The awesome R package recommenderlab
written by Prof. Michael Hahsler provides a recommender model based on association rules derived from his another R package arules
.
The minimum example code adapted from the documentation of recommenderlab
can be found in another post here.
The AR recommender model learned can be used to make prediction/recommendation given a userid.
pred <- predict(rec, dat[1:5,])
as(pred, "list")
[[1]]
[1] "whole milk" "rolls/buns" "tropical fruit"
[[2]]
[1] "whole milk"
[[3]]
character(0)
[[4]]
[1] "yogurt" "whole milk" "cream cheese " "soda"
[[5]]
[1] "whole milk"
I understood that the prediction is basically to first find all matching LHS from the set of rules (R) mined from the training dataset. And then recommend N unique RHS of the matching rules with the highest support/confidence/lift score.
So my question is how do you get the matching LHS rules for prediction?
From the source code we can see
m <- is.subset(lhs(model$rule_base), newdata@data)
for(i in 1:nrow(newdata)) {
recom <- head(unique(unlist(
LIST(rhs(sort(model$rule_base[m[,i]], by=sort_measure)),
decode=FALSE))), n)
reclist[[i]] <- if(!is.null(recom)) recom else integer(0)
}
I managed to access the rule_base
from the trained model via
rule_base <- getModel(rec)$rule_base
but then here comes another concern, why do head(unique(unlist(LIST(rhs(sort(model$rule_base[m[,i]], by=sort_measure)), decode=FALSE))), n)
but not first group by the rhs
and then aggregate the sort_measure
and the lhs
before sorting?
head(unique(unlist(LIST(rhs(sort(model$rule_base[m[,i]], by=sort_measure)), decode=FALSE))), n)

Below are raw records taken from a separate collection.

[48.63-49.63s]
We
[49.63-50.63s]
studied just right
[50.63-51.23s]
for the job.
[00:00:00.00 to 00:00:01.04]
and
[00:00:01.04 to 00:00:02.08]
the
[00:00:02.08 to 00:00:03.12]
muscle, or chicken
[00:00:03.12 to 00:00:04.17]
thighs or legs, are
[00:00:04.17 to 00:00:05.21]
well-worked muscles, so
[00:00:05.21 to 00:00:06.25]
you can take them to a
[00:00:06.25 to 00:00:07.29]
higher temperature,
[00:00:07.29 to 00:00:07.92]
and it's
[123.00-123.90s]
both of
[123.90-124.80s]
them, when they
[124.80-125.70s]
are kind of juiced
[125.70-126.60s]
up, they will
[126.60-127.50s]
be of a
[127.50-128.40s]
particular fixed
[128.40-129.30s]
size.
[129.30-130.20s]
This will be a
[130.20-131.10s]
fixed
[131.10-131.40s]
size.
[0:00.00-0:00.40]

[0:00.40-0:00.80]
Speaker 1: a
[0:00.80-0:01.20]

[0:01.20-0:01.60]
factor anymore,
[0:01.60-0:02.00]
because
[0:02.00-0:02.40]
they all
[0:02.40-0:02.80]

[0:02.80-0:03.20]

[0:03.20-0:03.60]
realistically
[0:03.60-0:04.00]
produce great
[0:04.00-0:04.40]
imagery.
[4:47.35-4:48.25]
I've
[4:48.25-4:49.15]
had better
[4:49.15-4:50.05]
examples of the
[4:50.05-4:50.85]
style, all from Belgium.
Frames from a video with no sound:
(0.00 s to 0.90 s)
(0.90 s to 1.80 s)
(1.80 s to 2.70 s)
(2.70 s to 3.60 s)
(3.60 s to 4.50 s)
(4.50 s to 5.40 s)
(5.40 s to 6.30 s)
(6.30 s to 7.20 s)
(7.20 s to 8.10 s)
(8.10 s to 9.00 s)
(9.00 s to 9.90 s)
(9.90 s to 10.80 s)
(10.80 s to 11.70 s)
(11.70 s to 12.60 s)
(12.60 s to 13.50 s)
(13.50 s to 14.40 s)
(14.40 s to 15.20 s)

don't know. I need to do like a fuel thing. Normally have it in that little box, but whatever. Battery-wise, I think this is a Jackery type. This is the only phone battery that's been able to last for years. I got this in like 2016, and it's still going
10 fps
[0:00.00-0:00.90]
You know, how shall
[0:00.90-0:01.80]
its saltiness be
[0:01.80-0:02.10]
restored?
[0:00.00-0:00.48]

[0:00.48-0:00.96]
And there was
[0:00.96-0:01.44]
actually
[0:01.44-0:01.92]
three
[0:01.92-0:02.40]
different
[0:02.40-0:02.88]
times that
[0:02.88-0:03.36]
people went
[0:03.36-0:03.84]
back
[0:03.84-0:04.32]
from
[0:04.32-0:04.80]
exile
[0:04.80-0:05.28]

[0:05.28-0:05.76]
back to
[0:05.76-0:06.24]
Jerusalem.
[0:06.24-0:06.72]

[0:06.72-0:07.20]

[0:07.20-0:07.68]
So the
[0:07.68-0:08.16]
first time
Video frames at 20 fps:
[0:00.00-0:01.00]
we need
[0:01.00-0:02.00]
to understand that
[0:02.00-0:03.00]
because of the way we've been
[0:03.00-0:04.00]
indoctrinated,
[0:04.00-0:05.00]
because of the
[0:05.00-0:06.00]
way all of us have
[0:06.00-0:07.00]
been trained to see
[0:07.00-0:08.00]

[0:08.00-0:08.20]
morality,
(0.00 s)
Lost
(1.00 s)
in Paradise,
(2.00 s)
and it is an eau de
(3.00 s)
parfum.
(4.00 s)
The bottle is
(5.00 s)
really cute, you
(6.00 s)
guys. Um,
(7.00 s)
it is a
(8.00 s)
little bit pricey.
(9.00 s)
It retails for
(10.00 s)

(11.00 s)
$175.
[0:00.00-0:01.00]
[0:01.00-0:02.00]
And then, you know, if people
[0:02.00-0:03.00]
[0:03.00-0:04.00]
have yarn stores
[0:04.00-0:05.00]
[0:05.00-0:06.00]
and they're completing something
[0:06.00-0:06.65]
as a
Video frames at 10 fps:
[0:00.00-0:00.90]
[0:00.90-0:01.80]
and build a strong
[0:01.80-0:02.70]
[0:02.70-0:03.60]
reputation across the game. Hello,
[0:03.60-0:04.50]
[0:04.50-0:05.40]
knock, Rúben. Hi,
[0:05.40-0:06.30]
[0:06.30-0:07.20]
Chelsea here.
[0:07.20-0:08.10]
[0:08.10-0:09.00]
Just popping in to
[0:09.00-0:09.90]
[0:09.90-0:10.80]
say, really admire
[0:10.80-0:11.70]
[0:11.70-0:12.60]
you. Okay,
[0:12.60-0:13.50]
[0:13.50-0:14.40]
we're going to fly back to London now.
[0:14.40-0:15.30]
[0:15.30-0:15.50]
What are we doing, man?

takes all rules with matching LHS, sorts them by the measure, and then returns then
unique RHS items with the highest measure.I guess you are thinking about aggregating the measure if there are several matching rules with the same RHS in the rule base. I thought about this as well but then decided to use the first-match strategy. The main reason was the way association rules/frequent itemsets are created. You will find for each longer rule many shorter rules with the same RHS and thus aggregating the measure by addition did not make too much sense to me.